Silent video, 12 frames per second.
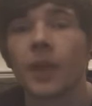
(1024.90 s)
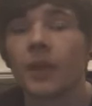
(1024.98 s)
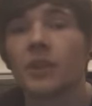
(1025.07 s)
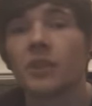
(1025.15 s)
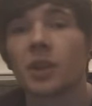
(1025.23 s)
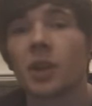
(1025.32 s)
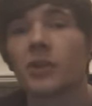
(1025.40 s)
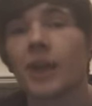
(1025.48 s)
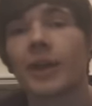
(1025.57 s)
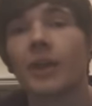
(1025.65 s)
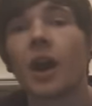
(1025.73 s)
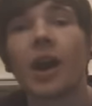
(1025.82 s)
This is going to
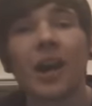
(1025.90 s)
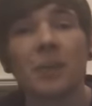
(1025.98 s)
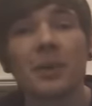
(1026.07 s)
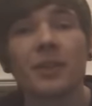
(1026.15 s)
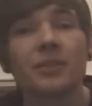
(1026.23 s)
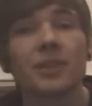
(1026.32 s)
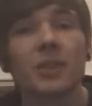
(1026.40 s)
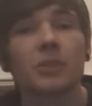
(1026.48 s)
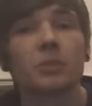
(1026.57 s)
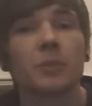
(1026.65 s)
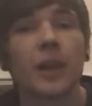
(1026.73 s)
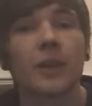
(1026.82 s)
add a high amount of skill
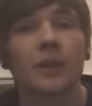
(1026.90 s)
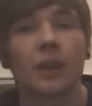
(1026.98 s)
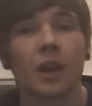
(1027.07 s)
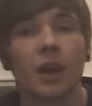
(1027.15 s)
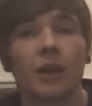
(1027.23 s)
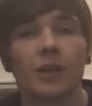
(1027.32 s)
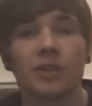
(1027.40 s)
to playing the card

○ ○ ○ ○ ○

**WORK ORDER**
Copy out all the data without changing anything, and drop the pictures.

**FINAL ANSWER**
Silent video, 12 frames per second.
(1024.90 s)
(1024.98 s)
(1025.07 s)
(1025.15 s)
(1025.23 s)
(1025.32 s)
(1025.40 s)
(1025.48 s)
(1025.57 s)
(1025.65 s)
(1025.73 s)
(1025.82 s)
This is going to
(1025.90 s)
(1025.98 s)
(1026.07 s)
(1026.15 s)
(1026.23 s)
(1026.32 s)
(1026.40 s)
(1026.48 s)
(1026.57 s)
(1026.65 s)
(1026.73 s)
(1026.82 s)
add a high amount of skill
(1026.90 s)
(1026.98 s)
(1027.07 s)
(1027.15 s)
(1027.23 s)
(1027.32 s)
(1027.40 s)
to playing the card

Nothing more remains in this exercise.